I looked up the definition of the word junkie. It says “Drug addict, esp. heroin”, and the term gets used to describe addicts to anything – adrenaline, sports, whatever. I think junkies (of the heroin type) are looking for the perfect high, which is what I mean when I describe myself as a system junkie.
The system of any RPG is at one and the same time the best and worst part of it – the most interesting and the least interesting. OK, I’m going to stop with the Dickens. What I mean is I don’t buy a game because of the system, I buy it because of every other factor: background, artwork, genre, even print quality, all go into my decision to buy a game. System never enters into it.
However, there are lots of games out there that miss out on greatness because their system lets them down. This doesn’t stop me from playing the game, but it usually means picking out the good bits and running it in a different system, or leaving out / creating house rules for large bits of the system.
SLA Industries tops my list for this – I love crunching numbers as much as any geek (actually, probably a bit more than most, as Matt will attest), but SLA character generation took the biscuit. Other systems had more numbers, but SLA had a poor layout for the information you needed, and even when you’d done it a dozen times it didn’t get any quicker. (Also, the first edition had pretty poor binding, so the char-gen section was the first to split – now it’s all in a binder).
I’m in search of great systems. Not all systems work for every game (which is why not everyone likes GURPS). Pendragon is a great example – you couldn’t (or shouldn’t try to) re-use the Pendragon system in any other setting (with the possible exception of George R. R. Martin’s Westeros books). Likewise, Marvel Super Heroes FASERIP system works really well for the Marvel background, but poorly elsewhere, even within the genre. And yet I like both of these systems, for very different reasons (Pendragon for the passions, skill perfection, criticals and skill checks, seasons, glory, children; Marvel because I do everything with one roll on one table).
Matt and I have been bandying about ideas for a system (as he’s mentioned). In this case, the system is for a super-hero game. I know it won’t be perfect. I just want it to give a good approximation of super-hero reality, without having to be a 300 page tome. We’re only going to write it if it fills all our criteria.
Got a favourite system? What’s good and bad about it? If you were writing it now, what would you do differently? These are the same questions I’m asking myself.
Generic systems, bad, mmkay?
Oh, they have their place but I’ve very much in favour of systems designed with the genre or background in mind.

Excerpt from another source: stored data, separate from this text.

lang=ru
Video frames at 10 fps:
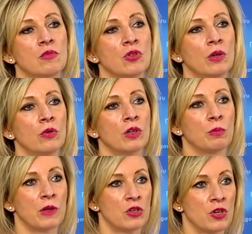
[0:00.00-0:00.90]
международных
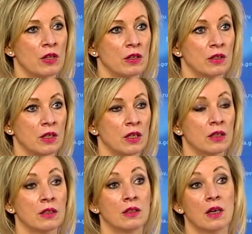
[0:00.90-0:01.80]
площадках,
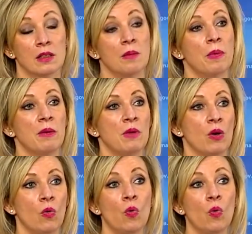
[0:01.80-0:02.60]
таких как, например,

Agreed. Generic systems are like anything else that is generic: it’ll do anywhere from 30-80% of what you want to be able to do in the way you want to do it, and then you’ll have to tweak it.
Personally I like to find a system that works for a type of game and then keep it regardless of the “actual” game being played.

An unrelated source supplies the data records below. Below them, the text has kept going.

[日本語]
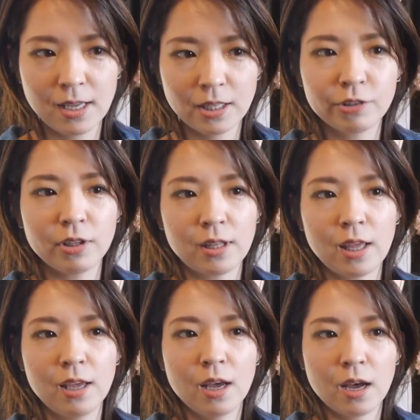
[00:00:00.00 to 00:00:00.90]
なので
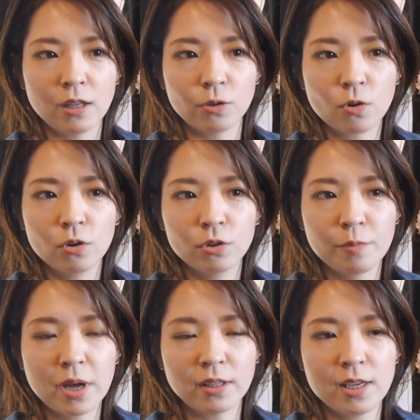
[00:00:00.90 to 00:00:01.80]
ねあの今後の
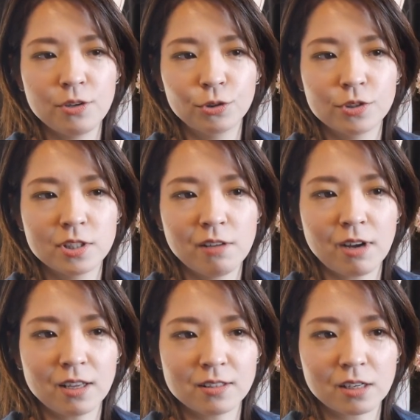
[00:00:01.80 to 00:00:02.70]
まあ内容として
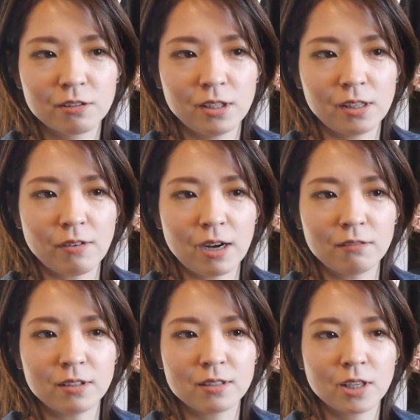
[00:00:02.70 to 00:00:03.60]
はざっくりではあ
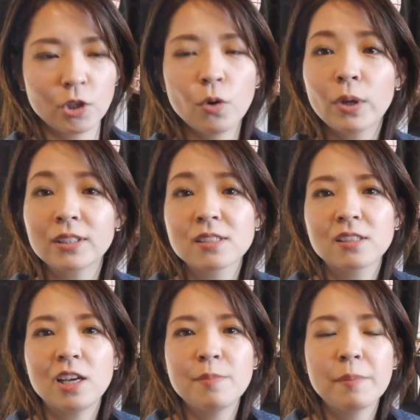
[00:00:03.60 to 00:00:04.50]
るんですけど
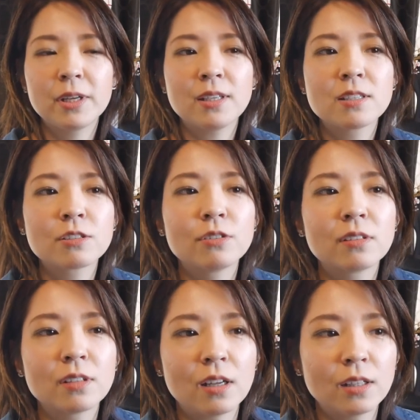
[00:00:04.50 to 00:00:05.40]
私が今まで作っ
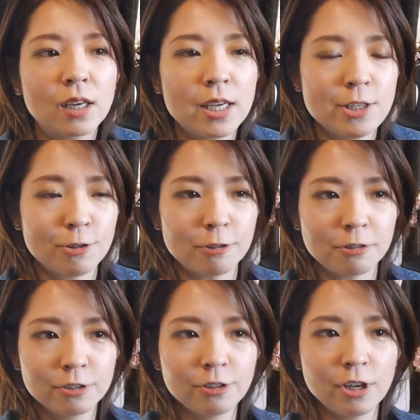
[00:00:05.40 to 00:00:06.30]
たなんか衣
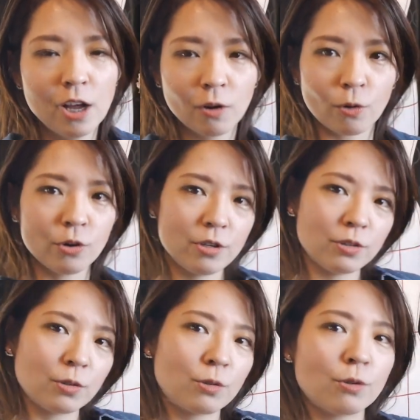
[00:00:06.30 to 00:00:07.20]
装のこうい
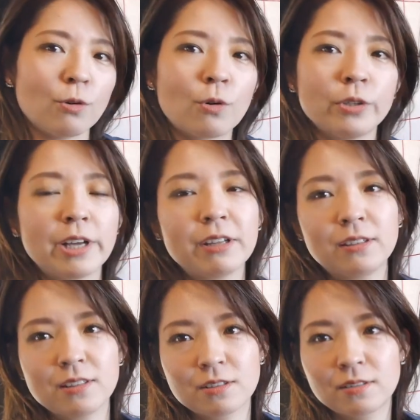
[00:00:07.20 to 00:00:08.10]
うところをこだ
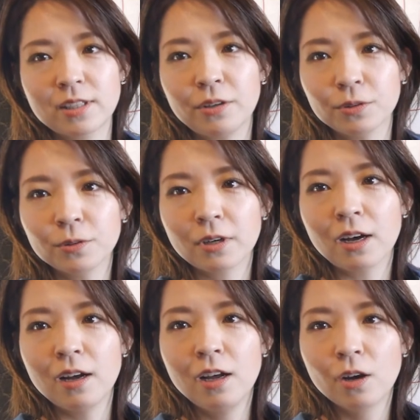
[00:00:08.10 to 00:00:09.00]
わって作ったよと
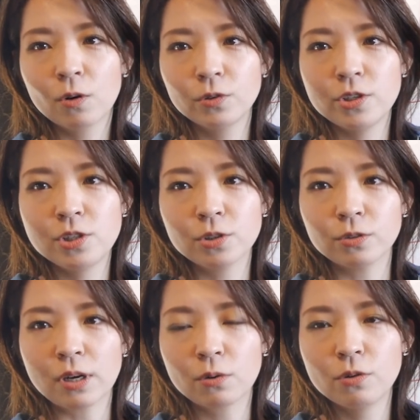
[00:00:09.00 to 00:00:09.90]
かこの衣
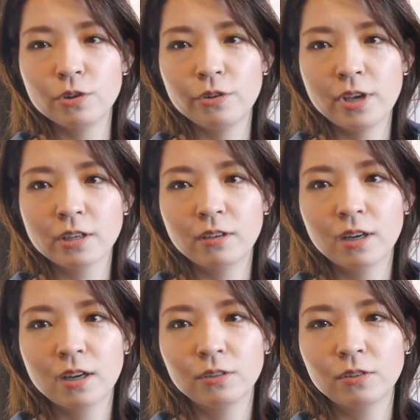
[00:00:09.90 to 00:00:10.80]
装はこういう役
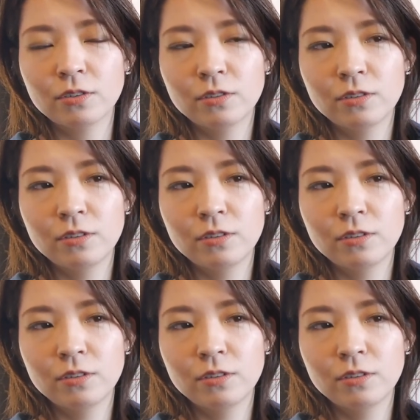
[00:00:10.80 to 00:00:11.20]
柄の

Modern Day/Post Apoc – Stocs (god help me…)
Horror/Mystery – Cthulhu
Fantasy – If only I could find one….
To me a system should have a theme, concentrate on it outside of any specific background and never be more than 10 pages long.
I don’t have time to learn a system for every game I play. I don’t even have time to learn a system for every game I run. What time I have I prefer to spend making the game as rich as possible, not trying to understand that D4 phases is actually 2.75 seconds.
Also, if the system could make me tea while I learned it, that would be great.
Personally I’m liking:
Modern Day: ERIS/The 23rd Letter
Horror: Cthulhu
Superheroes: MSH Advanced
Fantasy:…um….A Cthulhu/RQ amalgam…
Sci-Fi: I have a hankering to play Classic Traveller…
I wish I could continue the above meme, but really I can’t. In the past seven years I’ve played in two games, each for about 6 months. I GM’d both times (and they were both d20 system, mostly because that was what the group wanted to play).
Anyhoo, I was about to post a big comment but I’ve decided to make it a blog post.